Jakarta, BizWeb.co.id Indonesia

Pejabat Negara Bagian Barat, Kapten Tujuh Jenderal Rusia juga tewas dalam invasi Ukraina Itu berlanjut hingga hari ini.

Di antara tujuh jenderal Rusia yang dilaporkan tewas adalah Jenderal Magomed Tushayev dari Pasukan Khusus Chechnya yang dikirim oleh Presiden Rusia Vladimir Putin untuk menyerang Ukraina.

Baru-baru ini, pejabat negara Barat melaporkan bahwa Letnan Jenderal Yakov Rezanstev juga terbunuh. Dia adalah komandan Tentara Gabungan ke-49 Rusia di Wilayah Militer Selatan.

Sementara itu, jumlah tentara dan perwira senior Rusia yang diperkirakan tewas dalam perang selama sebulan terakhir telah mengejutkan para pejabat militer dan keamanan Barat.

Ini, sebagian karena masalah komunikasi dan logistik, memungkinkan perwira senior menggunakan saluran tidak terenkripsi untuk mengidentifikasi lokasi pasukan Ukraina.

Sementara itu, pada Jumat (25/3), Kremlin mengklaim lebih dari 1.300 tentara tewas dalam invasi ke Ukraina. Namun, jumlahnya diperkirakan tiga hingga empat kali lipat dari itu.

Para pejabat di sana percaya bahwa sekitar 20 dari kelompok taktis batalyon 115-120 yang dikerahkan Moskow di Ukraina “tidak lagi efektif dalam pertempuran.”

Setelah sebulan beroperasi, kami telah mengamankan sekitar seperenam dari wilayah tentara. [yang dikirim] Ini statistik yang cukup mengejutkan bahwa itu tidak lagi efektif dalam peperangan,” kata seorang pejabat Barat.

Saat ini, dia juga menyebutkan bahwa komandan Brigade Senapan Otomatis ke-37 Rusia dibunuh oleh unitnya. Itu dilakukan sebagai akibat dari apa yang diambil brigadenya.

“Kami yakin dia sengaja dibunuh oleh militernya,” kata pejabat itu.

Dia juga menambahkan bahwa insiden itu merupakan langkah lain dalam “tantangan moral yang dihadapi militer Rusia.”

Seorang pejabat berkata, “Saya sebenarnya terjebak dalam sarang lebah dan sangat menderita.”

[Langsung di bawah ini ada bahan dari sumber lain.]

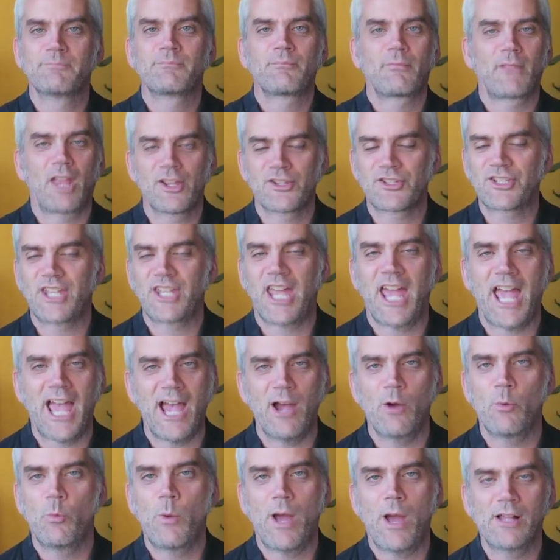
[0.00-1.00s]
as to
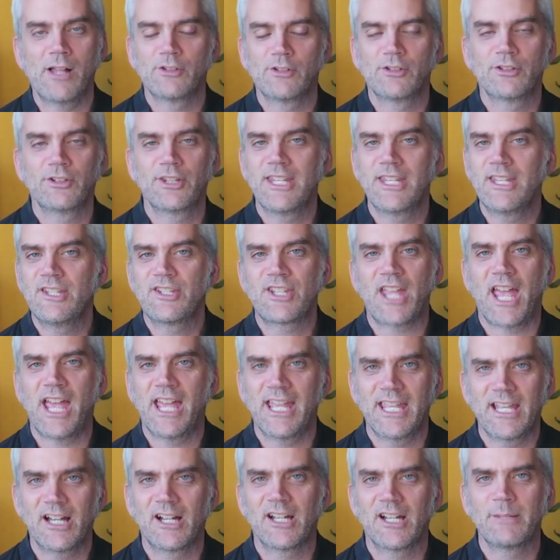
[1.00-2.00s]
how well these
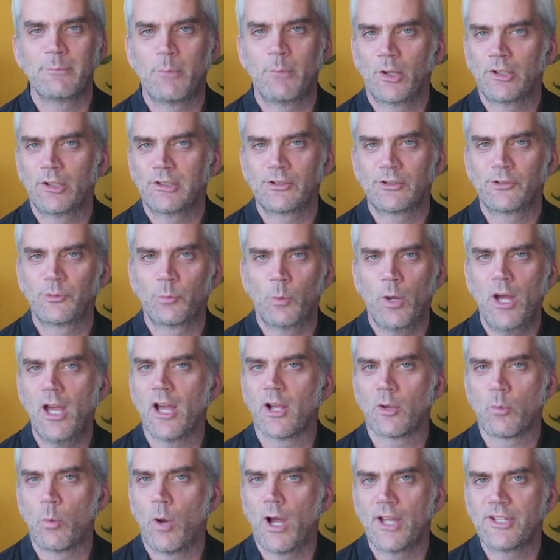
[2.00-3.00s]
AI models
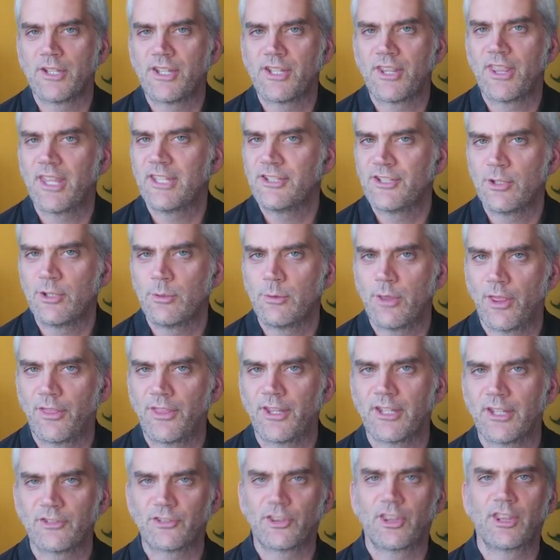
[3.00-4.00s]
work? Why do they do the
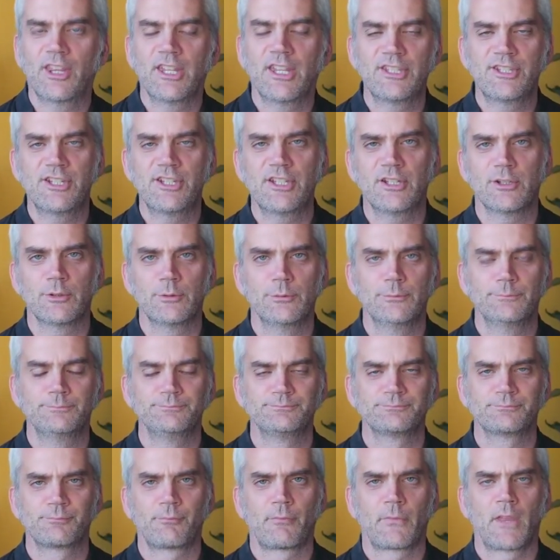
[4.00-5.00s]
things that they do?
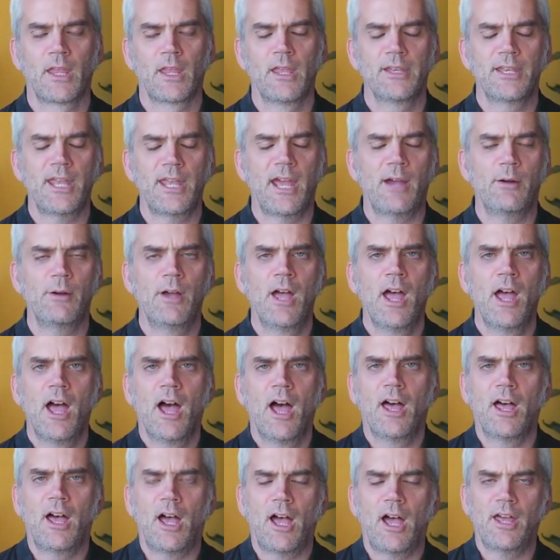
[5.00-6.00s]
Now,
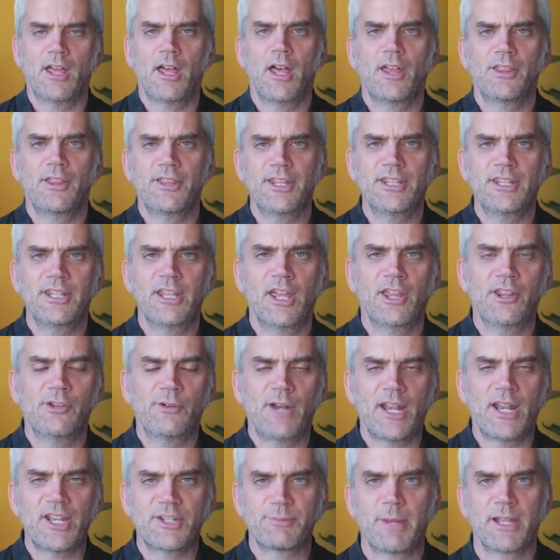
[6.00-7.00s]
I think the
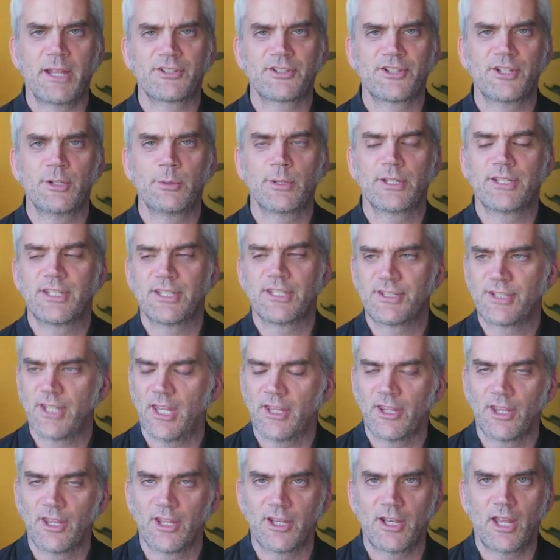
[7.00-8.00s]
other aspect to it is
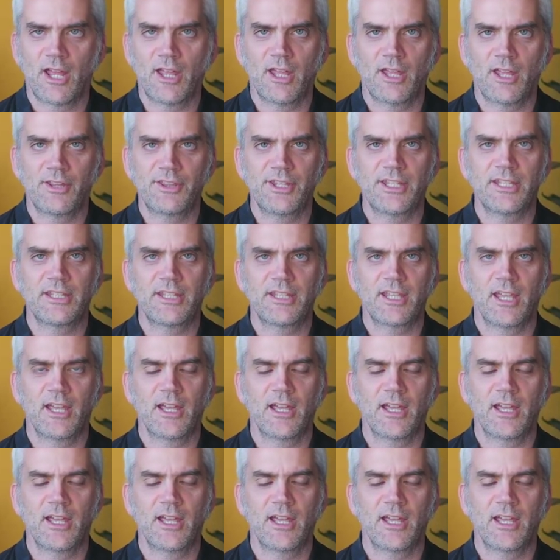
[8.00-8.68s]
that I think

Baca Juga :  Chelsea Semakin Runyam karena Sanksi, Sponsor Bekukan Kerja Sama

Rusia juga memecat Komandan Angkatan Darat Vlaislav Yershov dari Angkatan Darat Gabungan ke-6. Dia diidentifikasi sebagai seorang jenderal yang dipecat oleh Kremlin awal pekan ini.

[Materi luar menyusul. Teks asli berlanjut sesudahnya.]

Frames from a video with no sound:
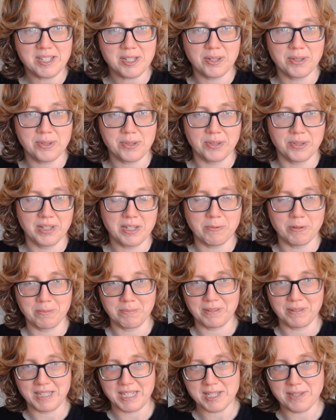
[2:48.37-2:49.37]
so there's only one
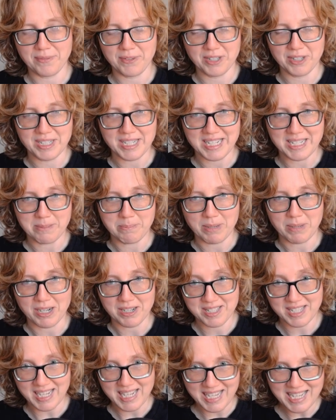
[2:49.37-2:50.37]
place for a 9 in
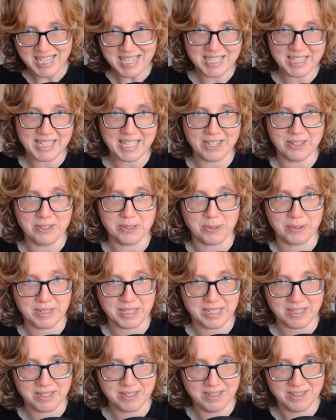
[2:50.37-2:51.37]
box 8. That'll go
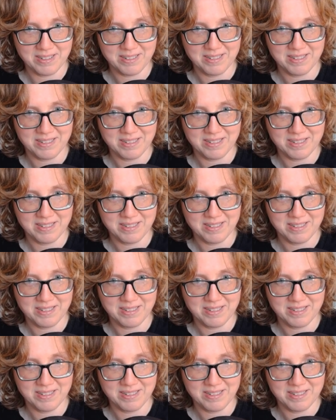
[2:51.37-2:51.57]
there.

Para pejabat Barat mengatakan pemberhentian mendadak itu karena invasi militer Rusia ke Ukraina selama sebulan terakhir, yang menderita kerugian besar dan kegagalan strategis.

Dalam sebulan, Rusia masih menyerang beberapa bagian Ukraina. Dua pejabat militer NATO mengatakan pada Rabu (23/3) mereka memperkirakan 15.000 korban Rusia selama invasi selama sebulan ke Ukraina.

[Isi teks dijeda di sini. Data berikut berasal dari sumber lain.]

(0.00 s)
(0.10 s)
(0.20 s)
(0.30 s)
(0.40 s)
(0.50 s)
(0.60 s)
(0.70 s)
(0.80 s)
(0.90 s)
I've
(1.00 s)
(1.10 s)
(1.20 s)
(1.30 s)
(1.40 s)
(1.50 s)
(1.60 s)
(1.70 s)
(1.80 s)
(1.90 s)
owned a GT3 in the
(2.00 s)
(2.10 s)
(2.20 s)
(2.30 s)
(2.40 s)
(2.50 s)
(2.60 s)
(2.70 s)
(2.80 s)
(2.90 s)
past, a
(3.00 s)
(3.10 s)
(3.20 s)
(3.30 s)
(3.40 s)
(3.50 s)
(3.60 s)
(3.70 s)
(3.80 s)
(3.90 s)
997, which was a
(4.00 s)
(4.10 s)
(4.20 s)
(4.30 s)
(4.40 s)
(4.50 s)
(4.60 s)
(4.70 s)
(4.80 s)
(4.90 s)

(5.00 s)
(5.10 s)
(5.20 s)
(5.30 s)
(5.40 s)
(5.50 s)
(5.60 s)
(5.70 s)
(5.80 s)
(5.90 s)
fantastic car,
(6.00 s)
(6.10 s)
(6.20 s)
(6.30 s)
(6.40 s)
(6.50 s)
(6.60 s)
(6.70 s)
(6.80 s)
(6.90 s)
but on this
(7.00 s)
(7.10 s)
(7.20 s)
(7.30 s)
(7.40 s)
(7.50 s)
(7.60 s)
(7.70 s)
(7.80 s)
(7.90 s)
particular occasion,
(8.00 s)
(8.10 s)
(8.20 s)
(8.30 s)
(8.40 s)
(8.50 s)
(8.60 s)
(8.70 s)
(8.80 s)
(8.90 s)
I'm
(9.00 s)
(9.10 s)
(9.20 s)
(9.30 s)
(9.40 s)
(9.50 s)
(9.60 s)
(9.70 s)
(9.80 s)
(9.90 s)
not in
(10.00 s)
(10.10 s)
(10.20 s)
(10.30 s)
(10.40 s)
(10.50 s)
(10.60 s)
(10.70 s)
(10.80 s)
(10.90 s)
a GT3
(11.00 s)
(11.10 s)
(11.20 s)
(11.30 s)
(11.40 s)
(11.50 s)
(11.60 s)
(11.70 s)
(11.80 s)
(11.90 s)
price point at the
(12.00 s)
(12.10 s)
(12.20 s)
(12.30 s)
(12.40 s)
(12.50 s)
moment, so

“Dari apa yang Ukraina katakan kepada kami, apa yang Rusia katakan kepada kami, sengaja atau tidak, perkiraan yang kami dapatkan karena ada kesalahan selama perang, dan informasi yang kami dapatkan dari sumber terbuka, kami tahu bahwa Rusia mencapai 15.” kain [pasukan] Karena meninggal,” kata seorang pejabat, Rabu (23/3).